A Batalha Bipartidária nas Fronteiras Transforma os EUA em uma Prisão a Céu Aberto

Às vésperas de mais uma eleição crucial, a questão da segurança na fronteira dos EUA continua sendo um tema que mobiliza e polariza o debate público. De ambos os lados do espectro político, há uma insistência alarmante em endurecer as políticas migratórias, com promessas que refletem mais interesses eleitorais do que qualquer intenção real de resolver um problema complexo. Tanto republicanos quanto democratas abraçaram a ideia de uma "crise na fronteira" como uma ameaça de segurança nacional, mas, ao longo dos anos, o resultado tem sido, ironicamente, o oposto do que se propõe.

Desde os anos 1990, os EUA vêm escalando suas políticas de controle de imigração, com um aumento exponencial nos investimentos em segurança fronteiriça. Com a aprovação da Lei de Reforma da Imigração Ilegal e Responsabilidade do Imigrante (IIRIRA), durante o governo de Bill Clinton, o país lançou as bases para o atual aparato de deportação em massa. Antes da IIRIRA, deportações eram casos isolados. A nova legislação inaugurou uma indústria de segurança com gastos bilionários, sustentada por um exército de agentes armados cujo alcance se estende a qualquer área a até 160 quilômetros de qualquer fronteira dos EUA.

Essa tendência de militarizar a fronteira se intensificou após os ataques de 11 de setembro. O então presidente George W. Bush transferiu o controle de imigração do Departamento de Justiça para o Departamento de Segurança Interna, equipando a fronteira com tecnologia de ponta para vigilância, como drones e balões de monitoramento. O presidente Barack Obama, por sua vez, consolidou esse sistema, usando o poder do Estado para realizar milhares de deportações, ganhando o infame título de “deportador-em-chefe”. Durante o governo de Donald Trump, a situação se agravou com a criação de centros de detenção que passaram a ser amplamente utilizados para encarcerar imigrantes, incluindo crianças.

O aumento contínuo dos gastos com a segurança nas fronteiras não resultou, porém, em uma fronteira mais “controlada” ou segura. Pelo contrário, a população de imigrantes indocumentados nos EUA mais que dobrou desde os anos 1990, crescendo de 5 milhões em 1996 para quase 12 milhões em 2024. A quantidade de tentativas de entrada ilegal se manteve elevada, com picos durante a gestão Trump, enquanto o governo Biden bateu recordes em gastos com a segurança de fronteira em 2024, destinando US$ 30,2 bilhões (aproximadamente R$ 162 bilhões) ao controle migratório e à segurança.

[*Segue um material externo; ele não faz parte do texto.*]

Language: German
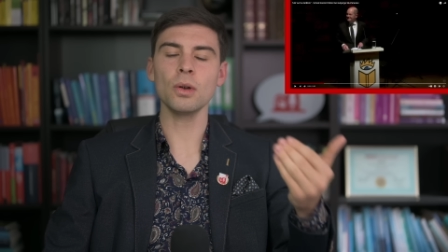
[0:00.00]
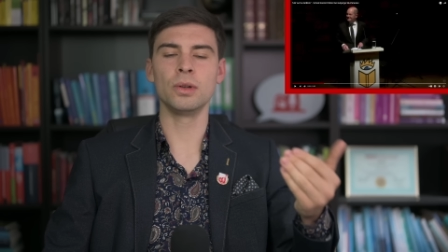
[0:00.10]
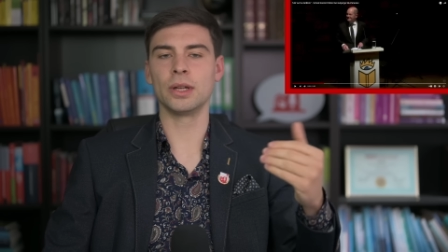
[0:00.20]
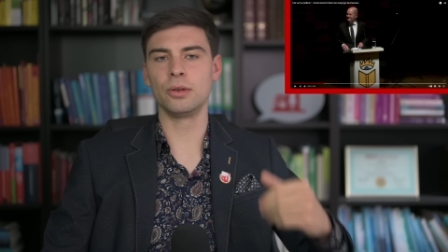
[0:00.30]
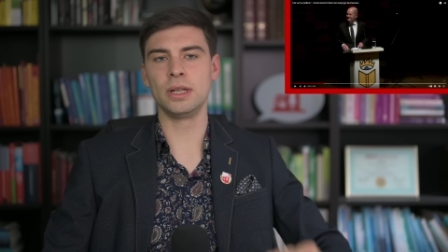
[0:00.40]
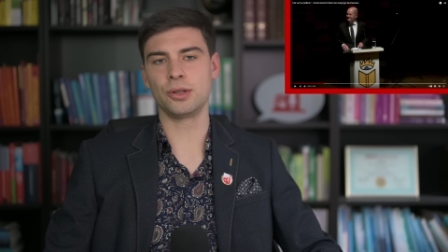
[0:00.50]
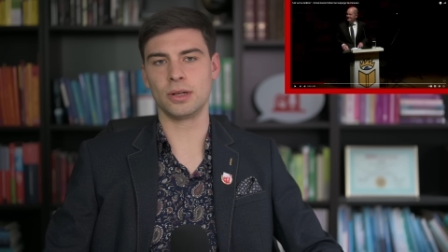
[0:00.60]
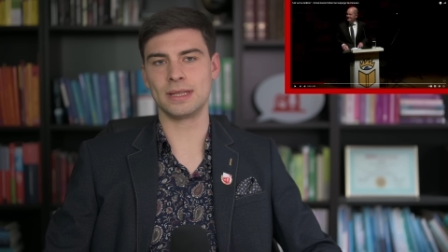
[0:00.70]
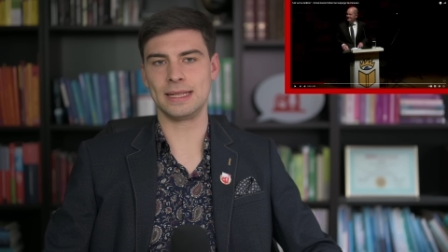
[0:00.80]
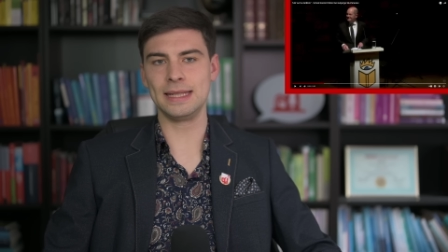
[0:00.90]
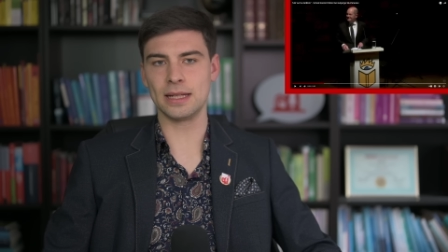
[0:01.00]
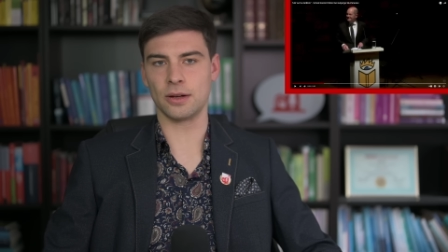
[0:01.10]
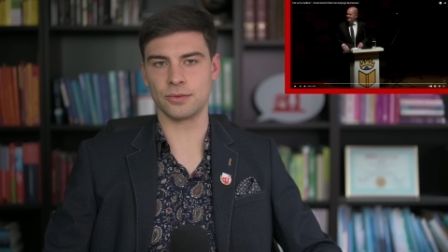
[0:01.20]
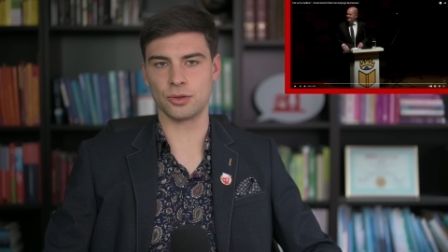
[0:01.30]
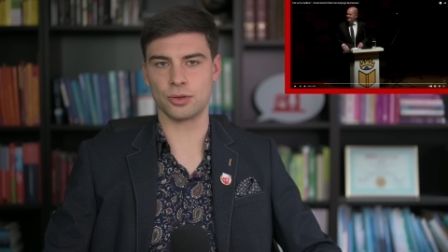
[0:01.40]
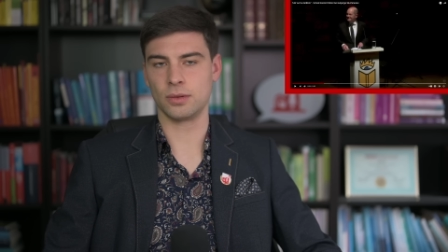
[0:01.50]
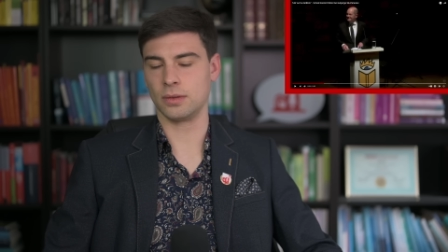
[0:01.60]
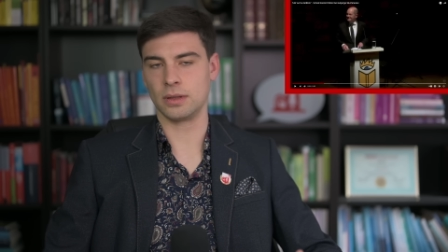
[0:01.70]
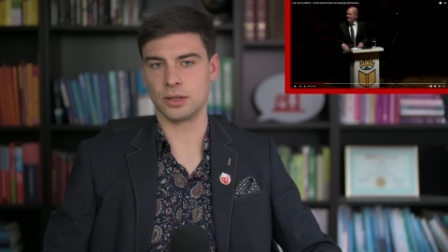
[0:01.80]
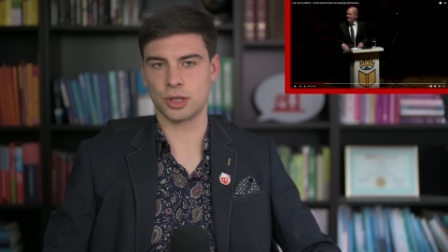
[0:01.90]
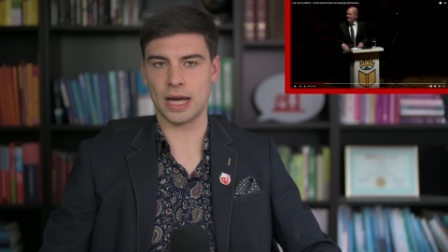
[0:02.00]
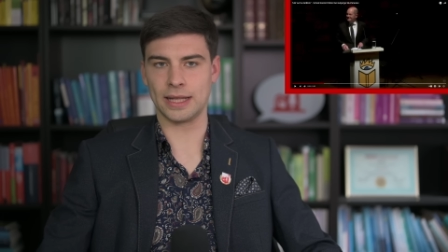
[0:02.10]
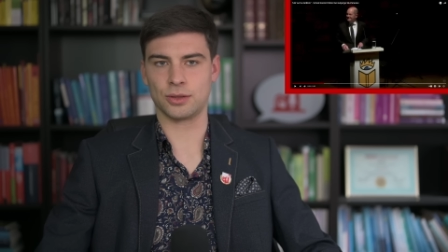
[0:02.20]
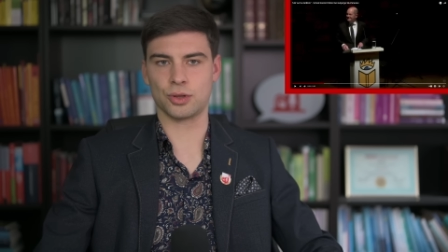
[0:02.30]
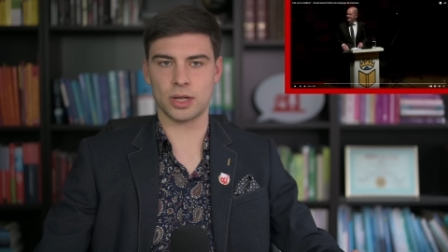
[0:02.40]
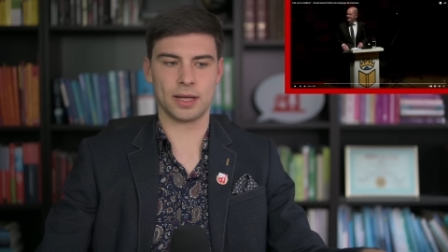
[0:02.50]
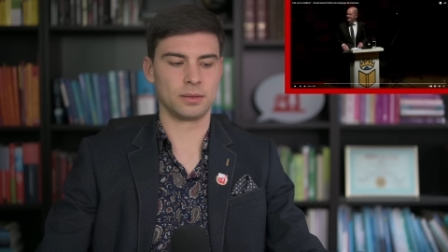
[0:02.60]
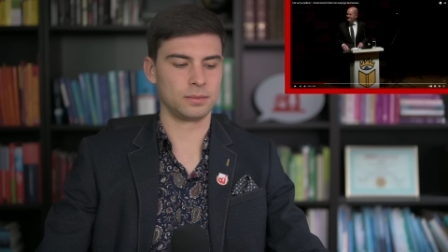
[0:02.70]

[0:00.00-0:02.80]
Und natürlich hören sie nicht auf, zu, schreien zu schreien.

Paradoxalmente, as políticas de deportação e vigilância intensa acabaram produzindo uma fronteira mais caótica, onde muitos migrantes, impossibilitados de circular livremente, passaram a fixar residência nos EUA, trazendo suas famílias. Além disso, a crescente quantidade de refugiados da América Central – principalmente de países como El Salvador, Honduras e Guatemala – fugindo da violência e pobreza agravadas por políticas externas dos EUA, intensificou a pressão migratória. Esses migrantes são em grande parte vítimas de décadas de intervenção norte-americana, que patrocinou governos militares e promoveu instabilidade na região.

O atual cenário, amplificado pela pandemia e crises humanitárias em outras partes do mundo, reflete uma “indústria da fronteira”, um sistema que parece funcionar menos para resolver a imigração desordenada e mais para sustentar interesses econômicos e corporativos que lucram com o aumento da repressão. Os custos dessa militarização são altíssimos, mas pouco se discute sobre os reais beneficiários dessa política: empresas de segurança, fornecedores de tecnologia e, claro, o próprio complexo estatal que alimenta esse ciclo.

Independente do resultado das próximas eleições, é provável que a fronteira dos EUA continue sendo um espaço onde a liberdade e os direitos humanos são sacrificados em nome de uma falsa promessa de segurança. É um lembrete de que fronteiras militarizadas servem, em última análise, para controlar quem já está dentro, não apenas para impedir a entrada de novos migrantes.